O defensor foi denunciado com base nos artigos 243G e 243F do Código Brasileiro de Justiça Desportiva (CBJD)
Foto: Ari Ferreira/Red Bull Bragantino O Tribunal de Justiça Desportiva do Estado de São Paulo marcou para a próxima quarta-feira (4), às 17h, o julgamento do zagueiro Gustavo Marques, do Red Bull Bragantino, por falas machistas direcionadas à árbitra Daiane Muniz.
O defensor foi denunciado com base nos artigos 243G e 243F do Código Brasileiro de Justiça Desportiva (CBJD), que tratam de atos discriminatórios e ofensas à honra. As punições previstas incluem suspensão por partidas e multa.

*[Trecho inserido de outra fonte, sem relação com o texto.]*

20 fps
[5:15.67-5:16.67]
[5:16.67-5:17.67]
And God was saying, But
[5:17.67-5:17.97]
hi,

O caso ocorreu após a derrota por 2 a 1 para o São Paulo, pelas quartas de final do Campeonato Paulista. Autor do gol do Massa Bruta na partida, Gustavo Marques criticou a Federação Paulista de Futebol pela escalação da árbitra para apitar o confronto. Em entrevista à TNT, declarou que não adiantava enfrentar clubes como São Paulo, Palmeiras e Corinthians “e colocarem uma mulher para apitar um jogo desse tamanho”.

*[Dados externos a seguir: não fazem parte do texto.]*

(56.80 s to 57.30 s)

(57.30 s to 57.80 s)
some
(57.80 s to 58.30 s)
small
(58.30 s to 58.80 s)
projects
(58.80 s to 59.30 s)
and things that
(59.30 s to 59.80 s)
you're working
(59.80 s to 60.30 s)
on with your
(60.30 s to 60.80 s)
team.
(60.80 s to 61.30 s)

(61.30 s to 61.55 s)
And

Na sequência, afirmou que a árbitra “acabou com o jogo” do Bragantino. Na sequência, disse que a Federação deveria “olhar para jogos desse tamanho e não colocar uma mulher”, apesar de alegar ter “todo respeito às mulheres”.
Diante da repercussão negativa, o Bragantino anunciou punição interna ao atleta. O clube aplicou multa de 50% do salário do zagueiro e informou que o valor será destinado à ONG Rendar, que atende mulheres em situação de vulnerabilidade na região bragantina. Além disso, o defensor não foi relacionado para o confronto diante do Athletico-PR na última quarta-feira (25).

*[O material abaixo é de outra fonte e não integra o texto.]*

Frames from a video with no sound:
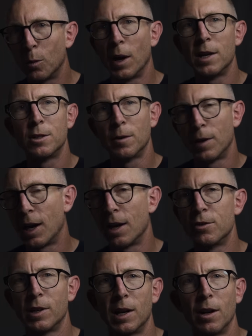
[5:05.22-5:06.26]
the weight of a
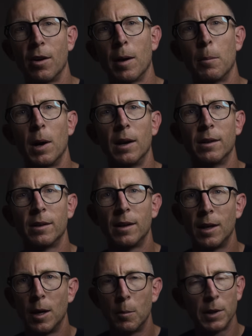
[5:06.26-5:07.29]
100 kilogram pilot,
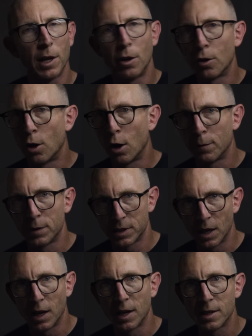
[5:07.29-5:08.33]
but they're not half the
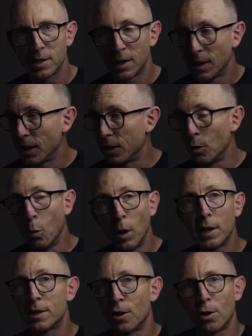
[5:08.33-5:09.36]
size, and the
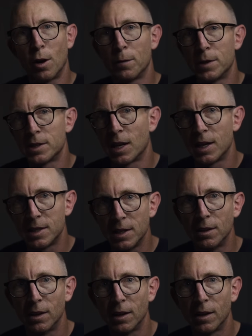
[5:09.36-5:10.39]
wing is not half the size
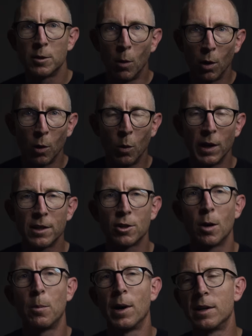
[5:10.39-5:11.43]
either. Smaller wings
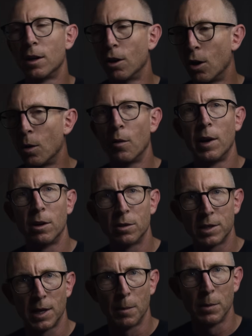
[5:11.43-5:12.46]
operate at lower
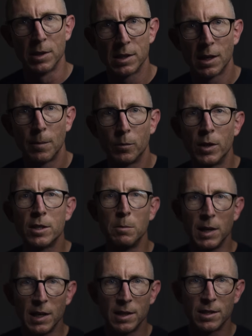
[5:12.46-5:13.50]
Reynolds numbers. This
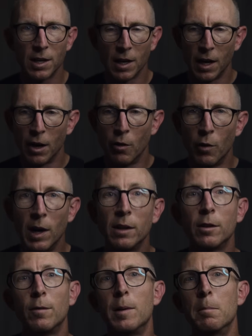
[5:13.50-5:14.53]
means
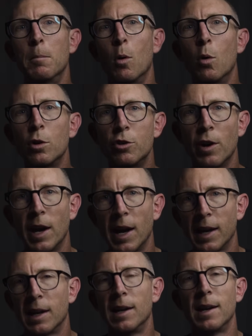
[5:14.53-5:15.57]
relatively more
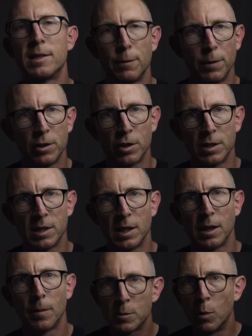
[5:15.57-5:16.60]
drag and less
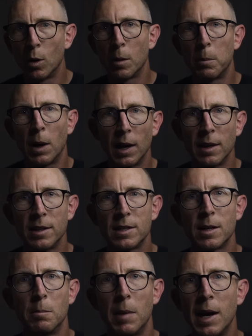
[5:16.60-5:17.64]
efficiency. Smaller
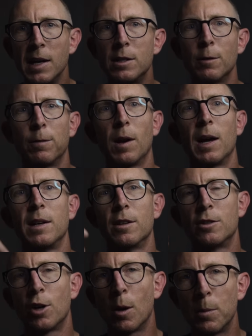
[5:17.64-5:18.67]
pilots may need to fly near
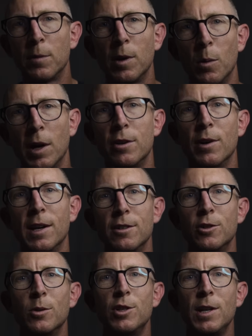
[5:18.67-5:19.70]
the top of their weight range
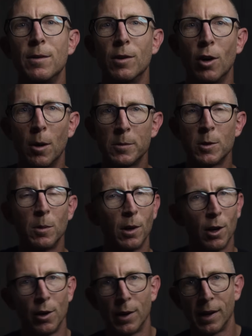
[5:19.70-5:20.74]
to achieve an optimal
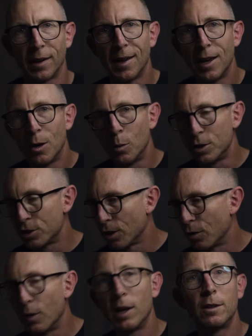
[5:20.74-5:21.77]
loading, which,
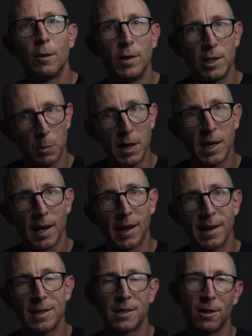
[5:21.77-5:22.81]
relatively speaking,
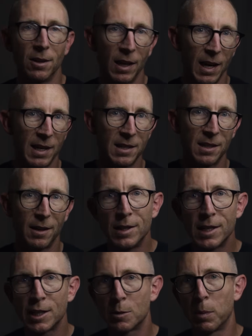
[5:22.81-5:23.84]
is still light.
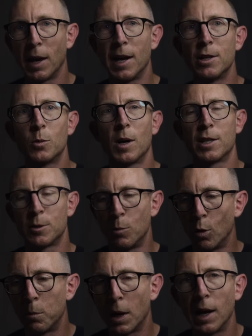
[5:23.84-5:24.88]
This explains why
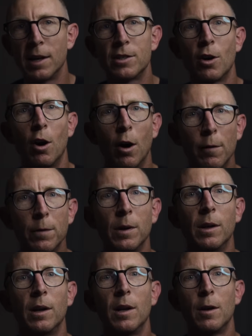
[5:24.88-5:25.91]
small pilots
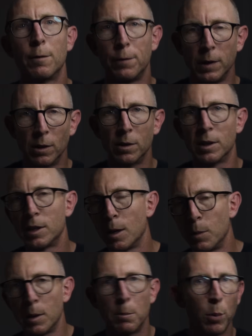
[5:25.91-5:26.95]
often feel that they're
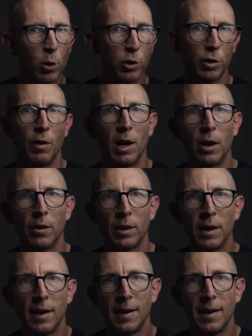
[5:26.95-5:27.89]
being pushed around.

Ainda no estádio, na zona mista, Gustavo Marques pediu desculpas públicas. Segundo ele, procurou Daiane Muniz pessoalmente para se retratar e reconheceu o erro. “Quero vir aqui a público para pedir perdão para todas as mulheres pela minha fala. Eu estava com a cabeça quente, nervoso, falei coisa que eu não deveria”, afirmou. De acordo com o jogador, a árbitra aceitou o pedido de desculpas e o alertou sobre a gravidade da situação.